Aretino and Charles V's Ambassador is a painting by the French artist Jean-Auguste-Dominique Ingres, produced in an 1815 and an 1848 version. It is in the troubador style and shows Pietro Aretino facing Charles V's ambassador, who is trying to bribe him.

==1815 version==
The original version is an oil on panel and measures 44 cm x 33 cm (17 in. x 13 in.). It depicts Aretino standing as he confronts the emissary who stands at the left. Fearing the satirist's mockery after the debacle of Charles' Algiers expedition of 1541, the emperor has sent the ambassador to present Aretino with a gift of a gold chain, intended as a bribe. Holding the chain, Aretino declares: "Here is a trifling gift for so great a folly". A young man is in the background at the right. The painting is in a private collection, though a preparatory compositional sketch entered the Musée Ingres at Montauban in 1867.

==1848 version==
In 1848 Ingres painted a replica that differs in several details. In contrast to his resolute standing pose in the original version, Aretino is shown seated languidly in a chair. In the background at the right is a young woman; at the left hangs a self-portrait by Aretino's friend Titian. It is painted on canvas and the dimensions are 44 cm x 35.8 cm (17 in. x 14 in.).
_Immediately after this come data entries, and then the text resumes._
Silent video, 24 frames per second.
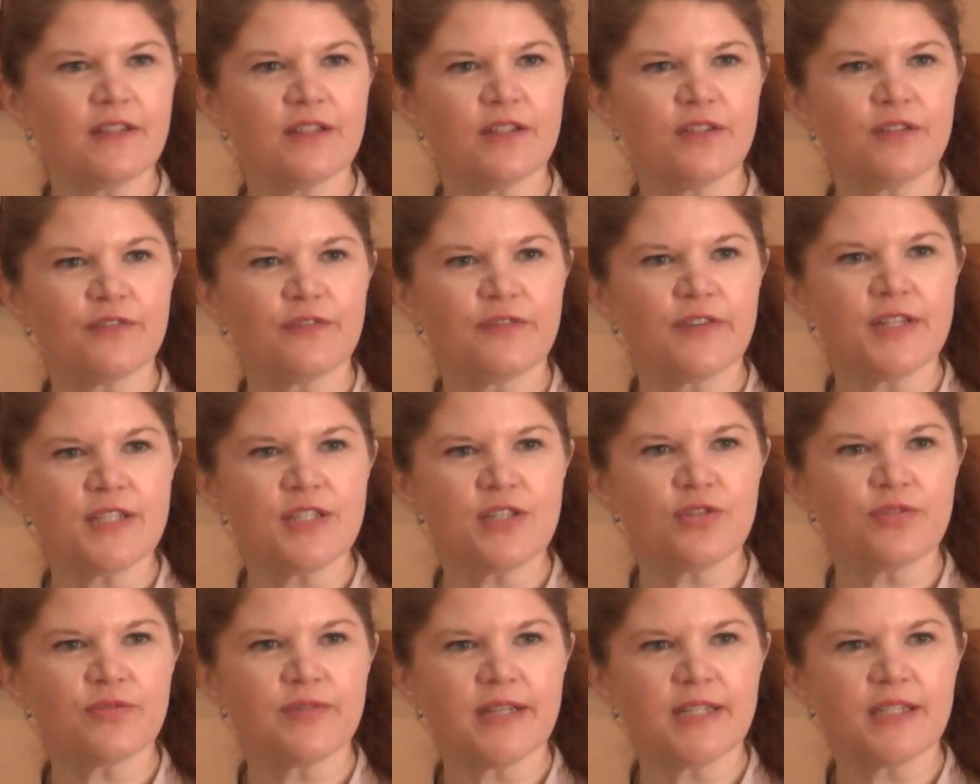a little
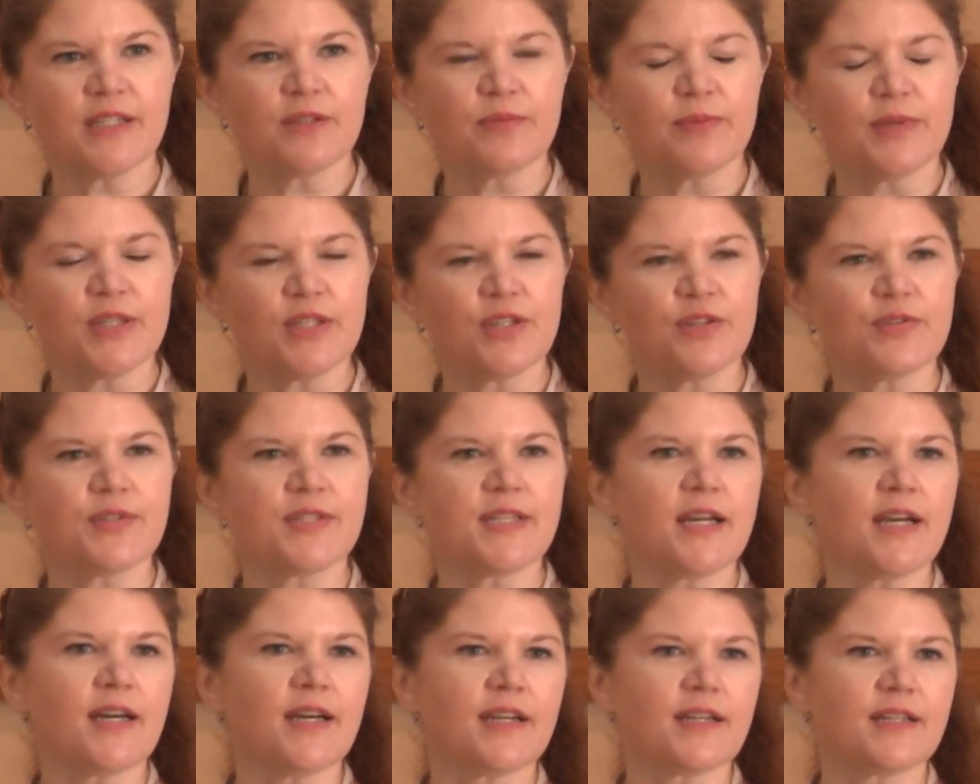frustrated with your
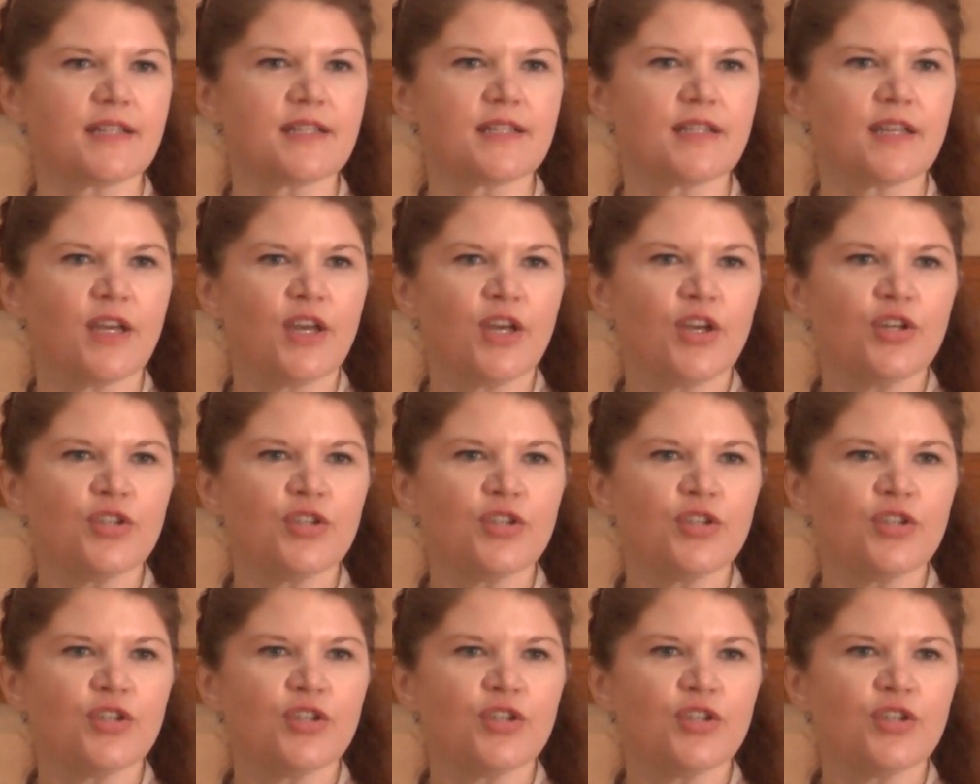socks.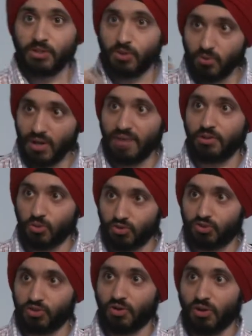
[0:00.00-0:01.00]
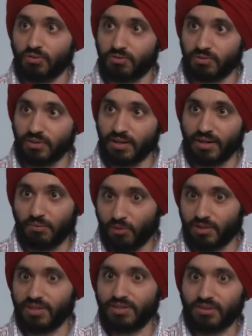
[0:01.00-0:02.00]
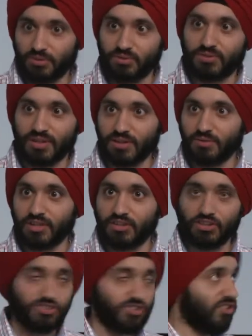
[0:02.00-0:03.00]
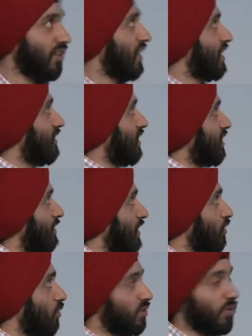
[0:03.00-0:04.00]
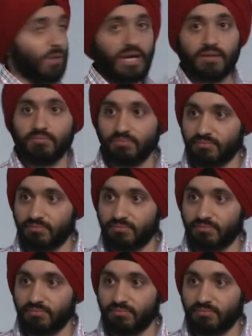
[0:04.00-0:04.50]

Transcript: do have a notion of what is associated with the gesture, this effect goes away.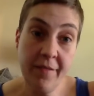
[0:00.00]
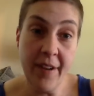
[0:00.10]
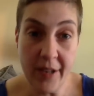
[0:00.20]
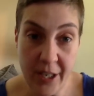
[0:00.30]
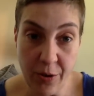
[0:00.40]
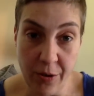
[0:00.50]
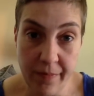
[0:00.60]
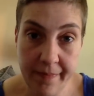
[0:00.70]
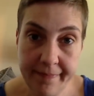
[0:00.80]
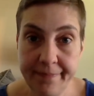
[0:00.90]
Very true.
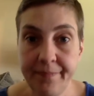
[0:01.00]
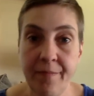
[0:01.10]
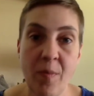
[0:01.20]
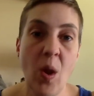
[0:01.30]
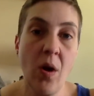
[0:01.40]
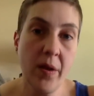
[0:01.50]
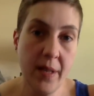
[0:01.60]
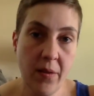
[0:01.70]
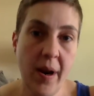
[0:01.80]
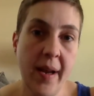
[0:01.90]
On
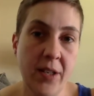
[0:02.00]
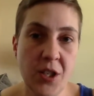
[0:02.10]
the other hand,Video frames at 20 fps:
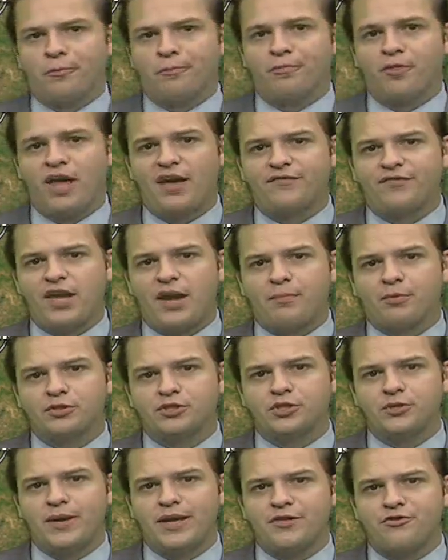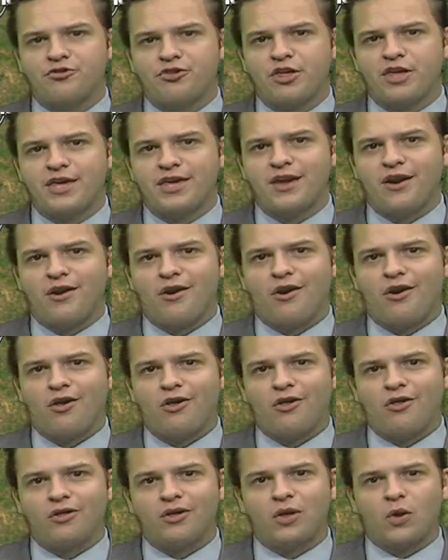Live Doppler 2 HD,
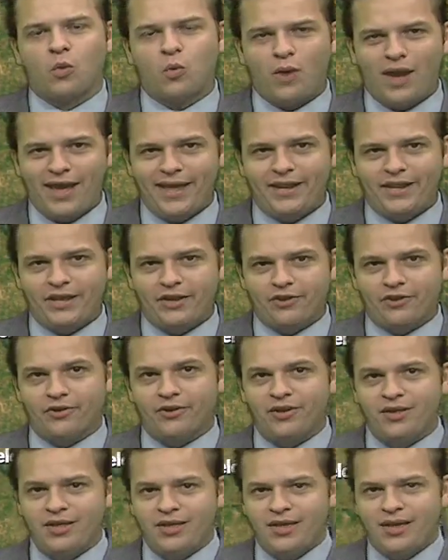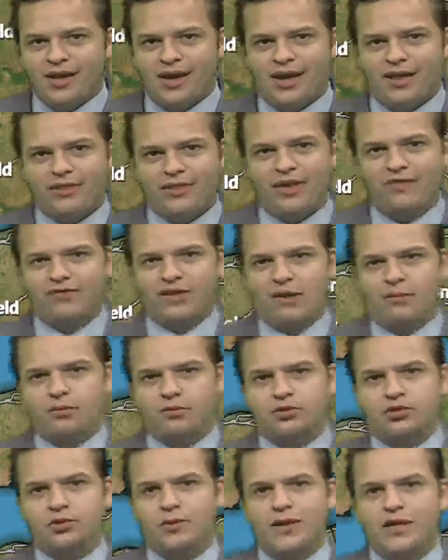all quiet here on live
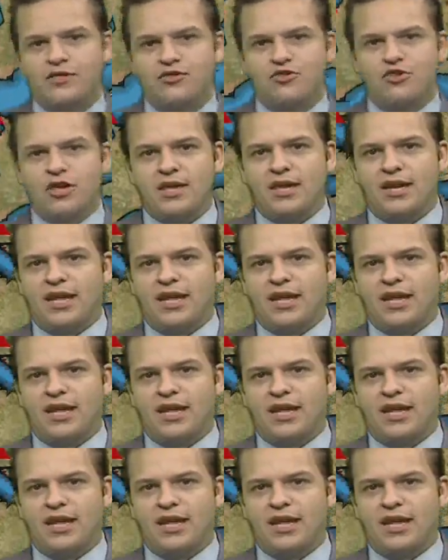Doppler 2 HD.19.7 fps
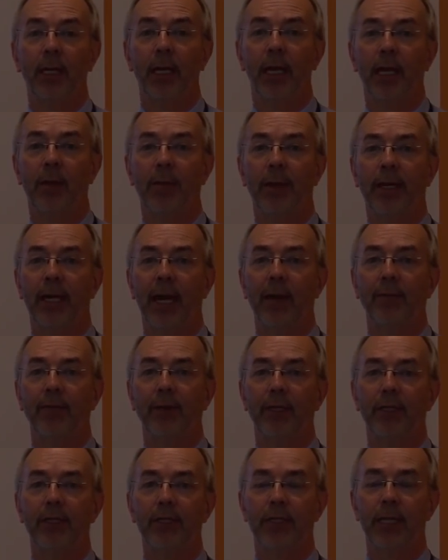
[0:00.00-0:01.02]
and
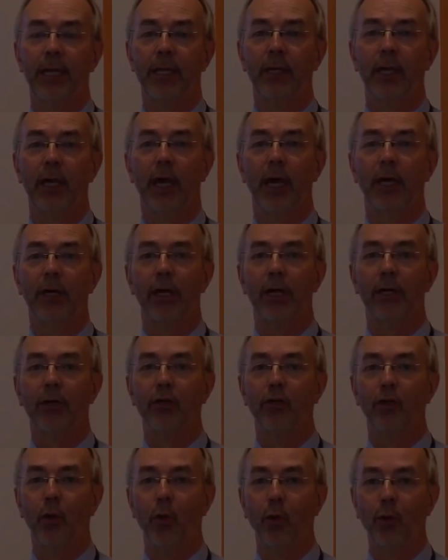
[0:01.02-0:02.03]
having instead a
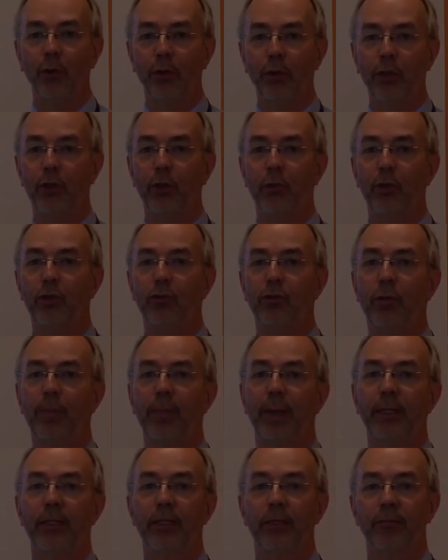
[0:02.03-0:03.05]
northern unitary
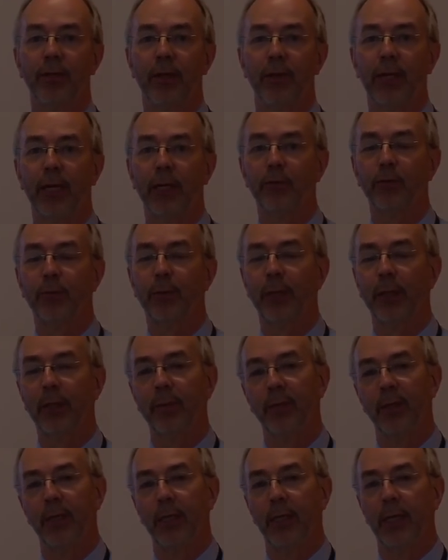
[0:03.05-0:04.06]
based around
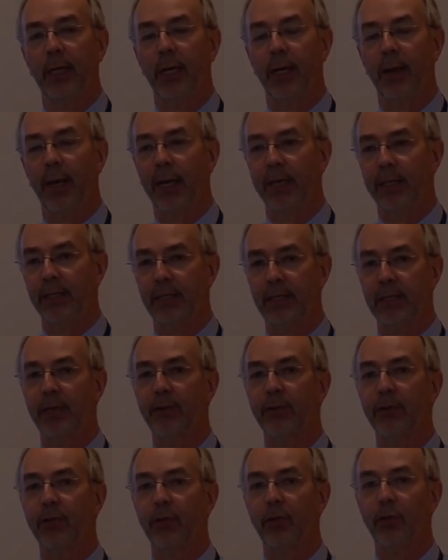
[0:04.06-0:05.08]
Aylesbury and a
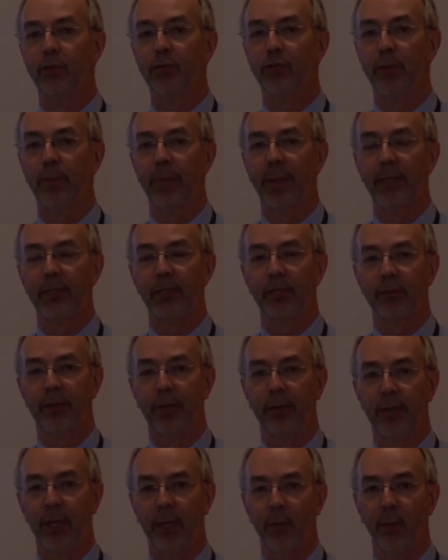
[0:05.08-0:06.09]
southern unitary based
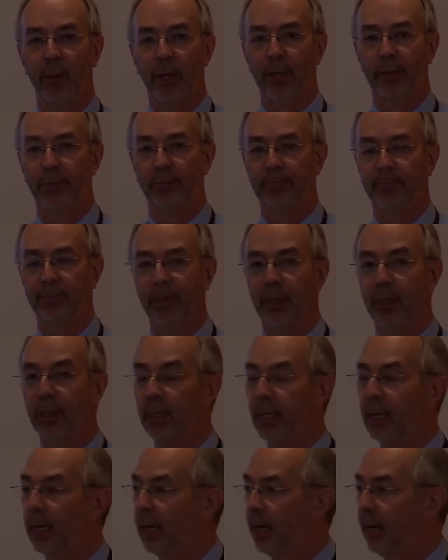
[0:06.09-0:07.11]
around High Wycombe.
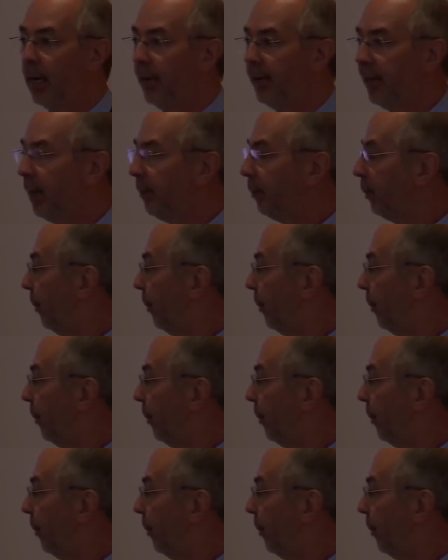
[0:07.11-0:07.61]
And that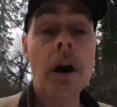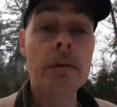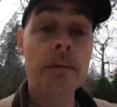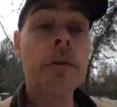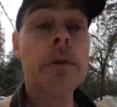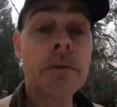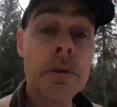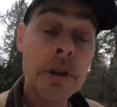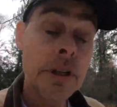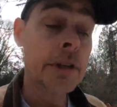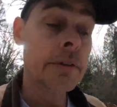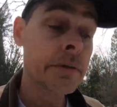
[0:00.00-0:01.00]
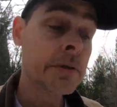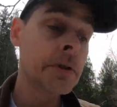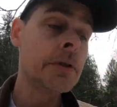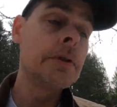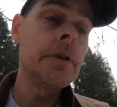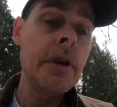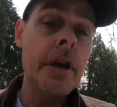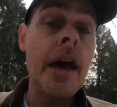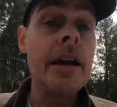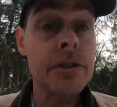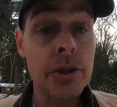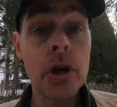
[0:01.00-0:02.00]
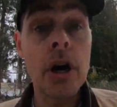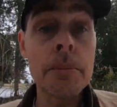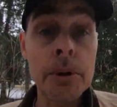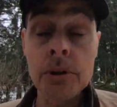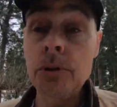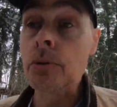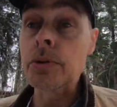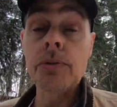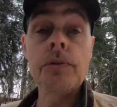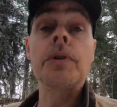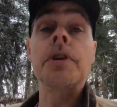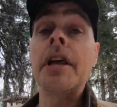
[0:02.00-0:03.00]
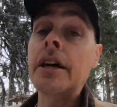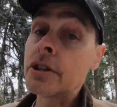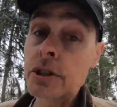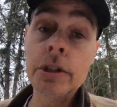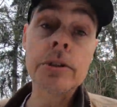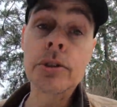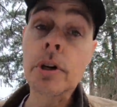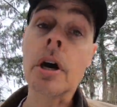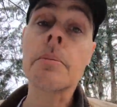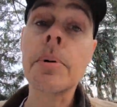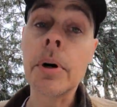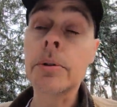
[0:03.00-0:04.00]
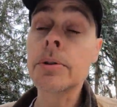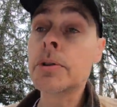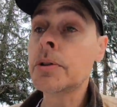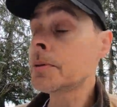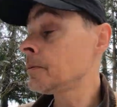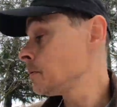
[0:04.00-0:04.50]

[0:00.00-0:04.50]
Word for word: are full of leaves as a carbon source for next year's compost.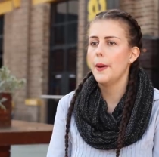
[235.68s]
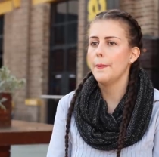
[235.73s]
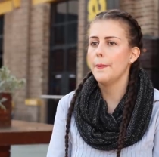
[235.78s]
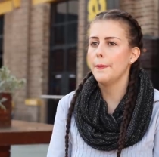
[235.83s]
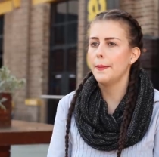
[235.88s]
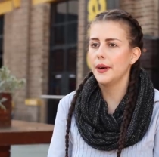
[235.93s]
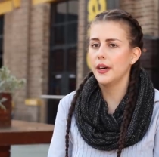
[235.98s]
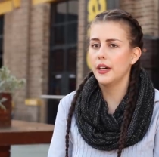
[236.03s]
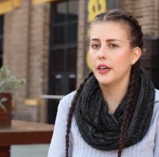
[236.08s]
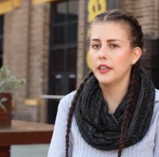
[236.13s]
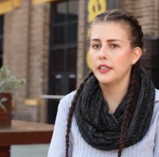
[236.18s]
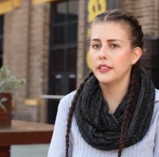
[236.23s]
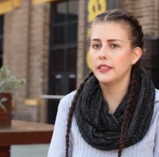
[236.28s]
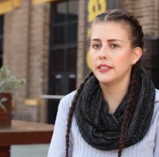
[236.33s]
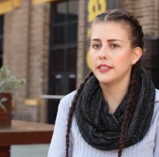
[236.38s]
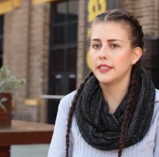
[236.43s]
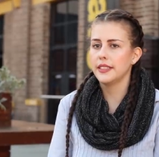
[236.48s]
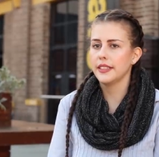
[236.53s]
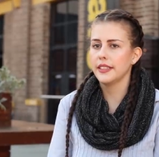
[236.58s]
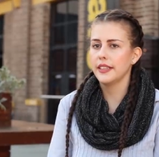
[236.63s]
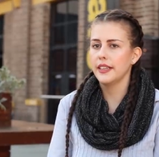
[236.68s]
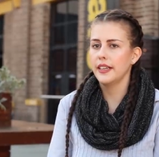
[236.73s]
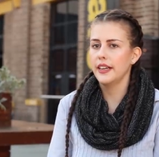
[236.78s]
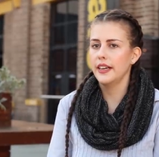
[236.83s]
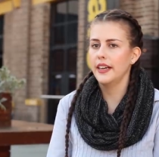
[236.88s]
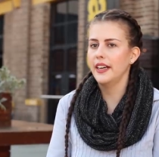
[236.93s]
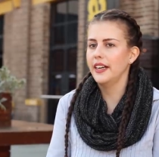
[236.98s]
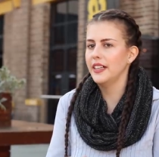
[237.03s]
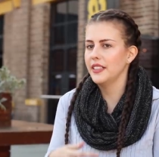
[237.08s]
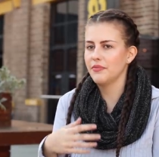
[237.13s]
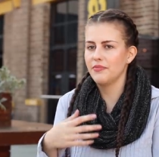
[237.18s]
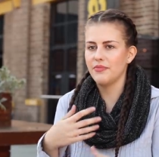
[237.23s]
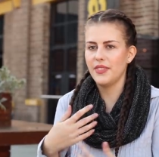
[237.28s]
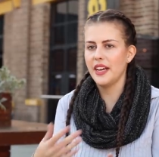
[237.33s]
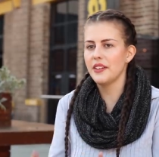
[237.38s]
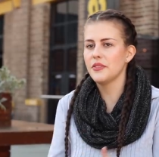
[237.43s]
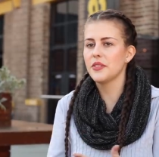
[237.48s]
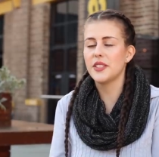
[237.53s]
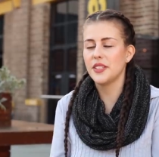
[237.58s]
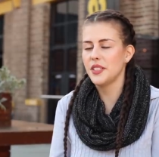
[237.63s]
but um,
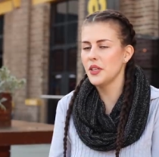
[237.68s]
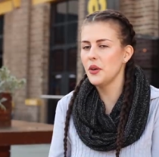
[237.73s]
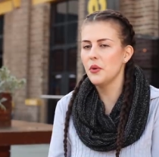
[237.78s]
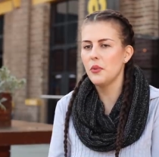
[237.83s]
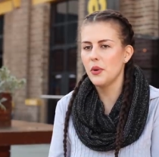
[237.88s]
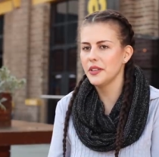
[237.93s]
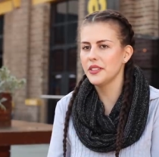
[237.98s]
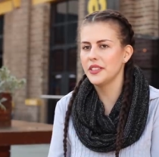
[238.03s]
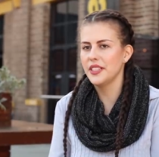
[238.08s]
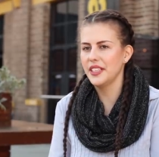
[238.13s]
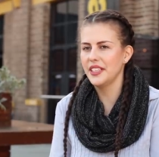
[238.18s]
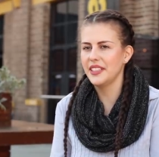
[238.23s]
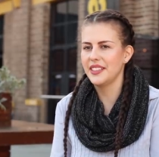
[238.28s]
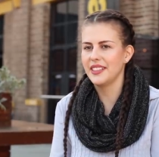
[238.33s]
I've still wanted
This version was exhibited at the 1855 Exposition Universelle. Still owned by the family of Jean-Baptiste Marcotte-Genlis, it was also exhibited in Paris in 1913 and the 1990s.

The painting was acquired in December 2012 by the musée des beaux-arts de Lyon for 750,000 Euros, including an 80,000 E from a public appeal, to which 1536 people had donated.